Rinse the egg inside and out with soapy water. Let it dry with a hole pointing down to let the water drain.
Once the egg is dry, you can decorate it with felt pens, paint, glitter and small feathers.
Tie a piece of thread tightly round a cut-down matchstick. Insert the matchstick into the hole in the egg and hang the egg up.
Surprise someone with a “gækkebrev”
A gækkebrev, or snowdrop letter, is an old Danish Easter tradition. The verb gække means to tease or deceive.
You cleverly fold and cut a piece of coloured paper, write an amusing rhyme on it and insert a snowdrop (the first flower of spring). The sender’s identity is encrypted with a dot for every letter in their name and the letter is secretly deposited in the recipient’s postbox.
If the recipient of the letter guesses who sent it, the sender must give them a chocolate Easter egg, and conversely, if they fail to guess, the recipient owes the sender a chocolate egg. Since the senders are almost invariably children and the recipients adults, it is traditional in effect for the recipients never to correctly guess the “teaser” behind the gækkebrev.
Organise a garden Easter egg hunt
Both decorative and edible eggs are long-standing Easter traditions, and the Easter bunny or hare is also a firm Easter favourite with families.
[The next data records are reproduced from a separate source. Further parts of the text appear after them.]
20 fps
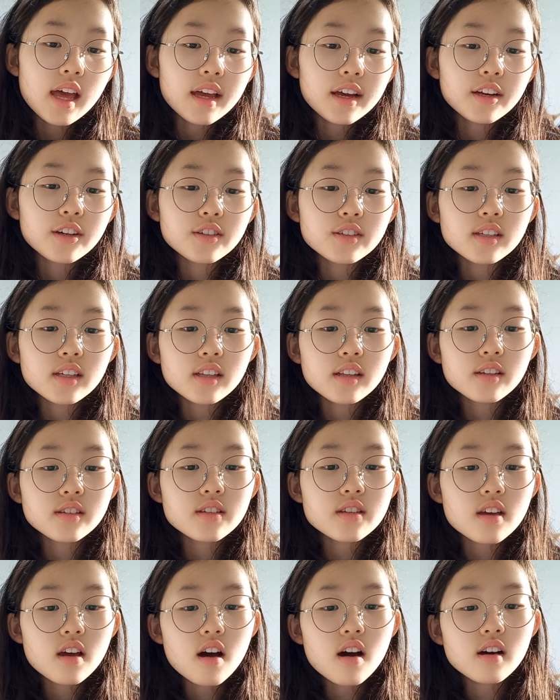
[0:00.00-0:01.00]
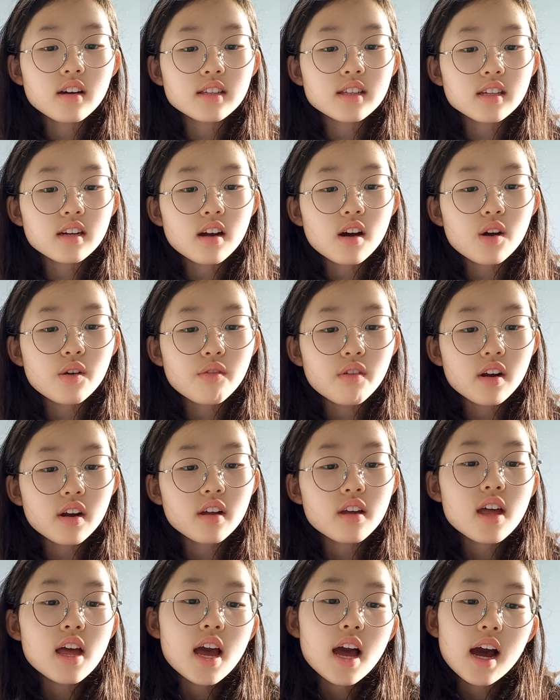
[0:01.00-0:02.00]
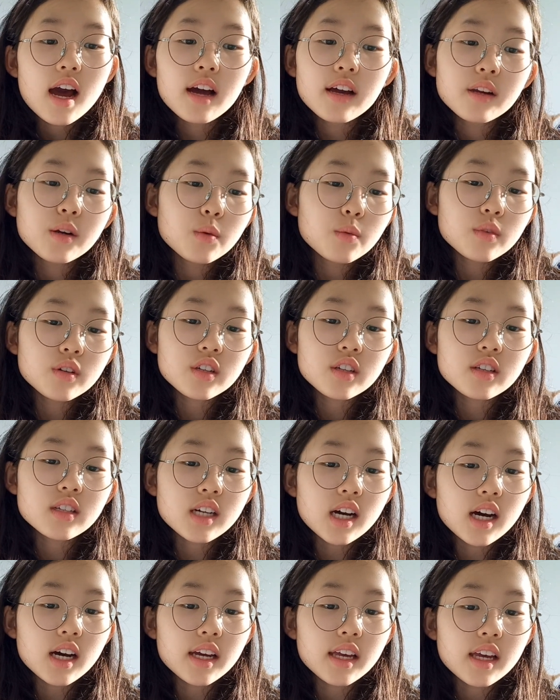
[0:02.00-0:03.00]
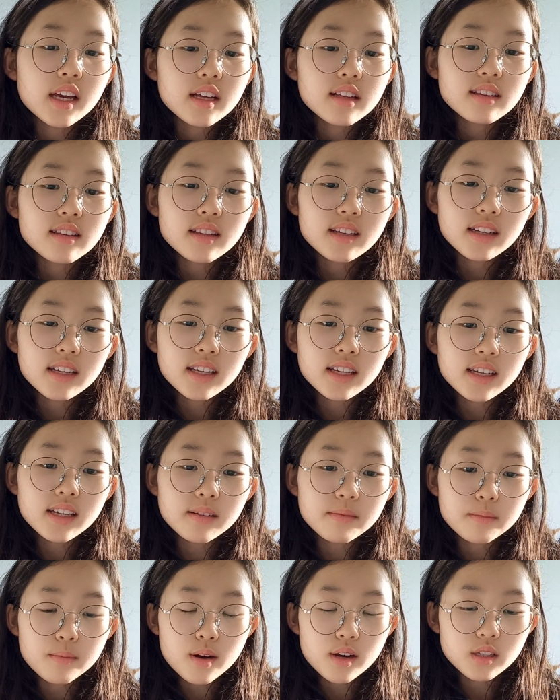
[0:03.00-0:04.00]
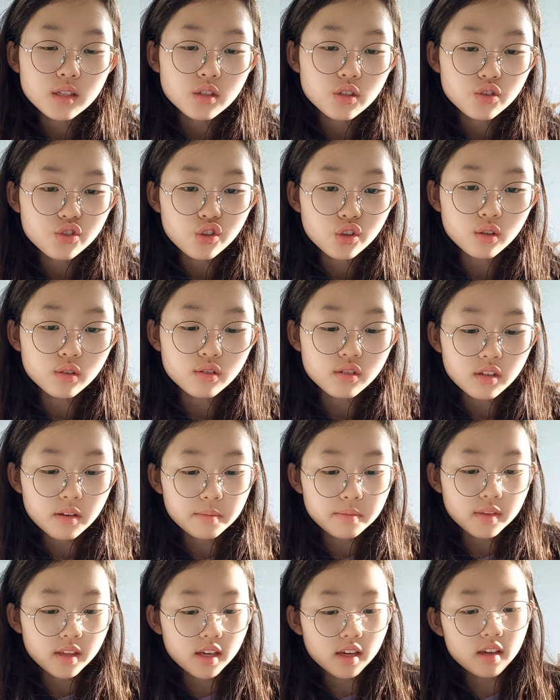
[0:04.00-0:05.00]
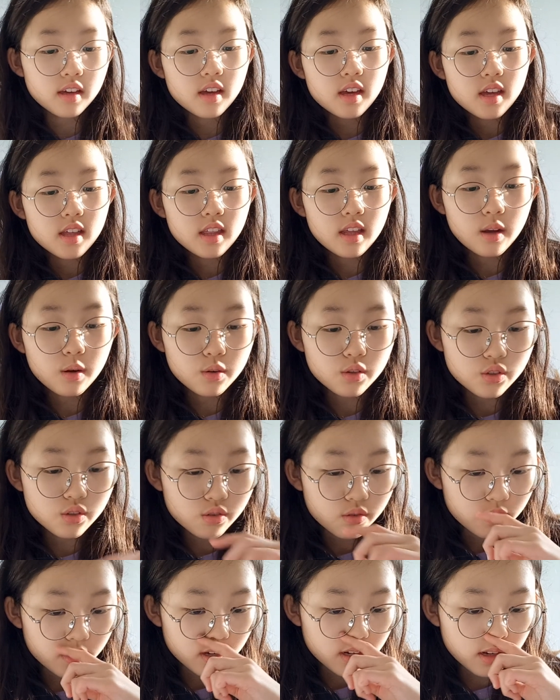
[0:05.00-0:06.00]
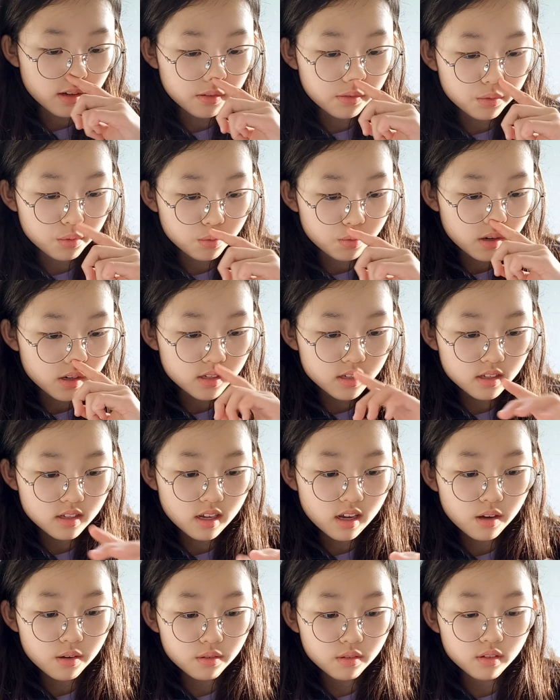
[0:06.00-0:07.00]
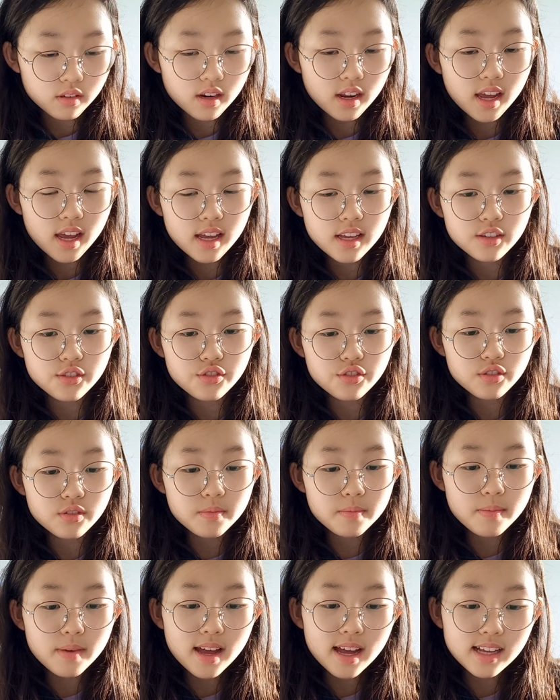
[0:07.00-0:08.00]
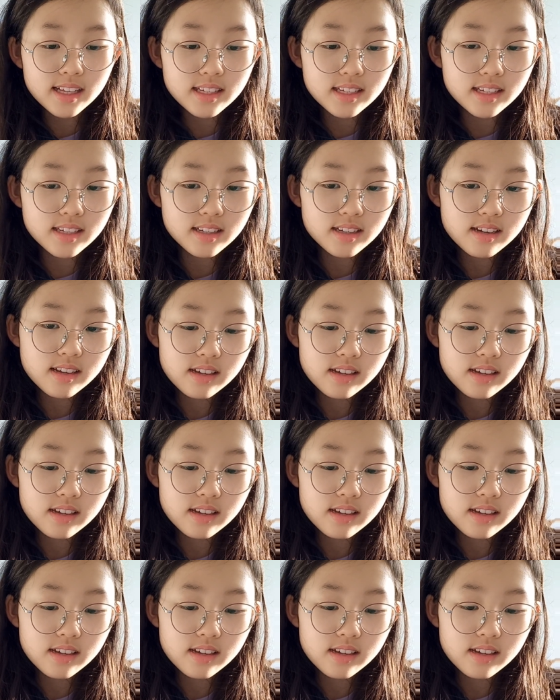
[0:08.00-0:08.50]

Goosey Loosey haunted, however, I don't want to die. The king must do something. He was scurried up towards town and soon met.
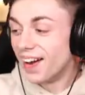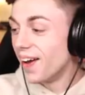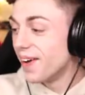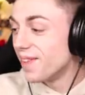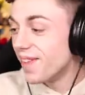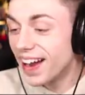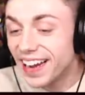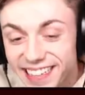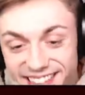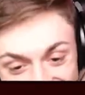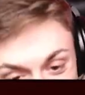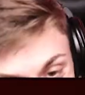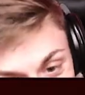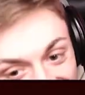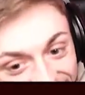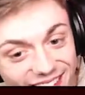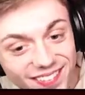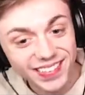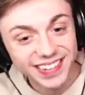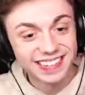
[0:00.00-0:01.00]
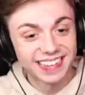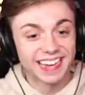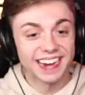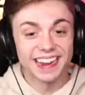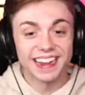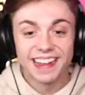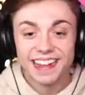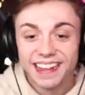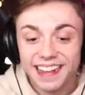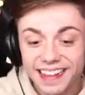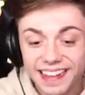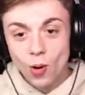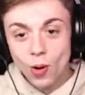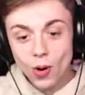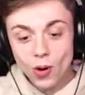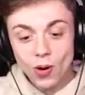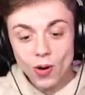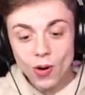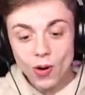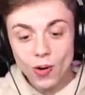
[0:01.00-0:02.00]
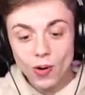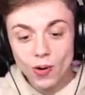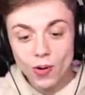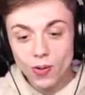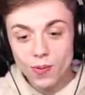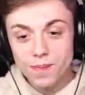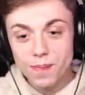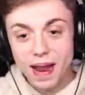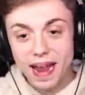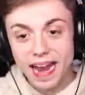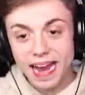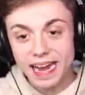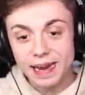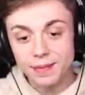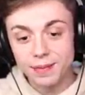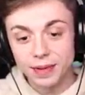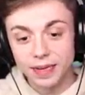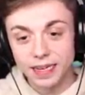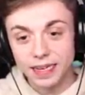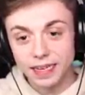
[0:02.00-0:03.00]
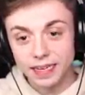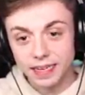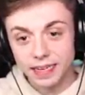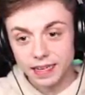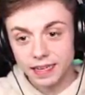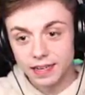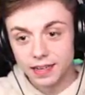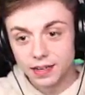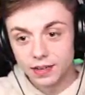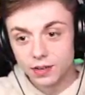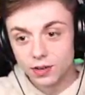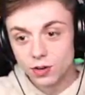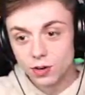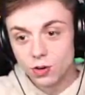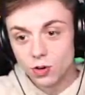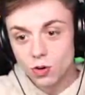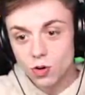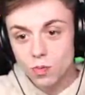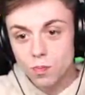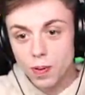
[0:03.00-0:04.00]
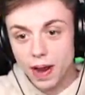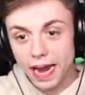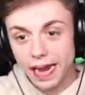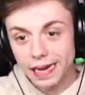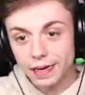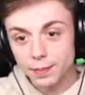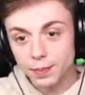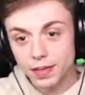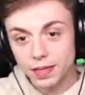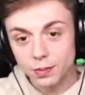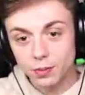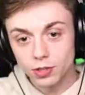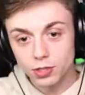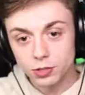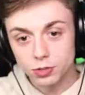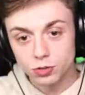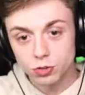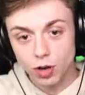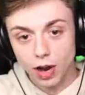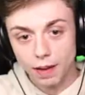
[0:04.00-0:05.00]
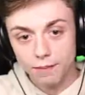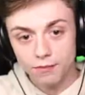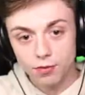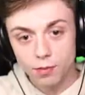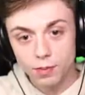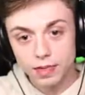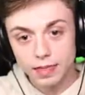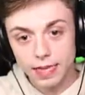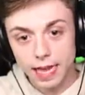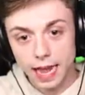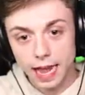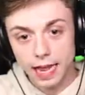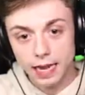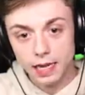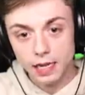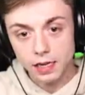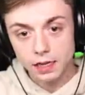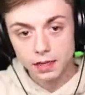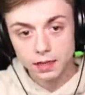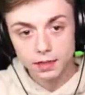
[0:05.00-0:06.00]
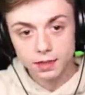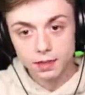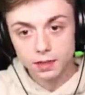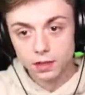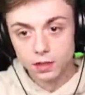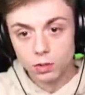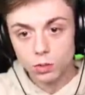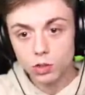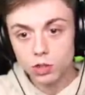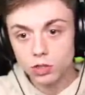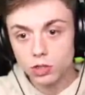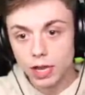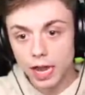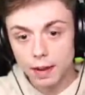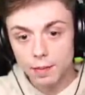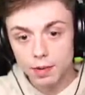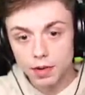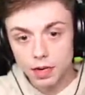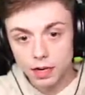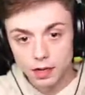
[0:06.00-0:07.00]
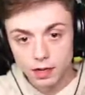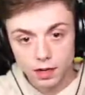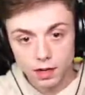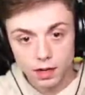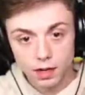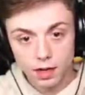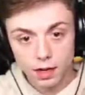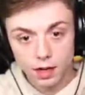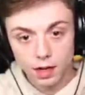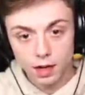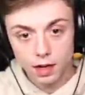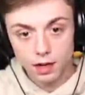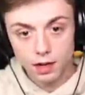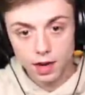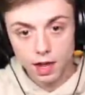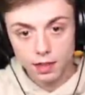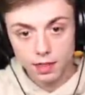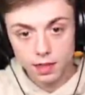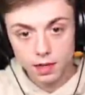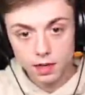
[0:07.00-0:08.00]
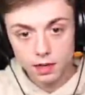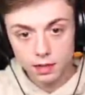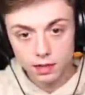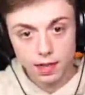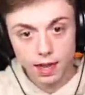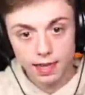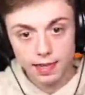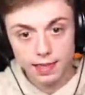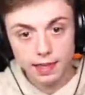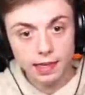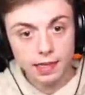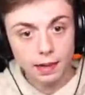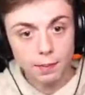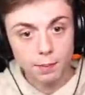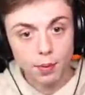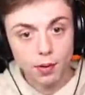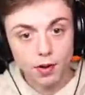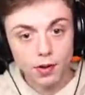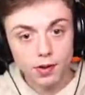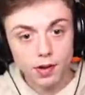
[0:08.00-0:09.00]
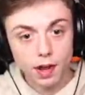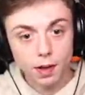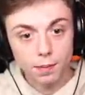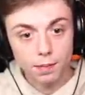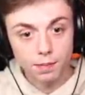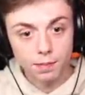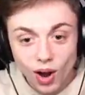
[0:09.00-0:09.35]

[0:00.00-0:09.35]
Oh my God, we did it. Woo, baby. Woo, baby. What'd you drop for me, daddy? You get me. Uh, nothing? I think it burned up.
The Easter bunny appears in many countries, although it is thought he originates in Germany and became part of the Danish Easter traditions in the early 20th century.
Many families now have a tradition of venturing out into the spring sunshine to search for Easter eggs that the bunny has hidden in the garden. The Easter bunny uses the early morning, or a time when the children are making decorations, to hide chocolate eggs around the garden. Hiding can be made more or less difficult, depending on the age of the children.
For the very youngest: leave some obvious clues to stop the hunt becoming too frustrating.
For older children: hide hard-boiled eggs and make the task more challenging by writing letters on them and having a puzzle that needs to be solved in order to win.
This is an ideal activity for the whole family to join in and may well be the highlight of Easter for the little ones.
Take time out to grill
An Easter egg hunt may well mean lots of sweets for both children and adults, so having a break to start the barbecue season by grilling sausages over an open fire can be a welcome distraction.
When building a fire, whether in the garden, on the beach or in the wood stove indoors, lighting top-down is easier and makes the gases combust better too.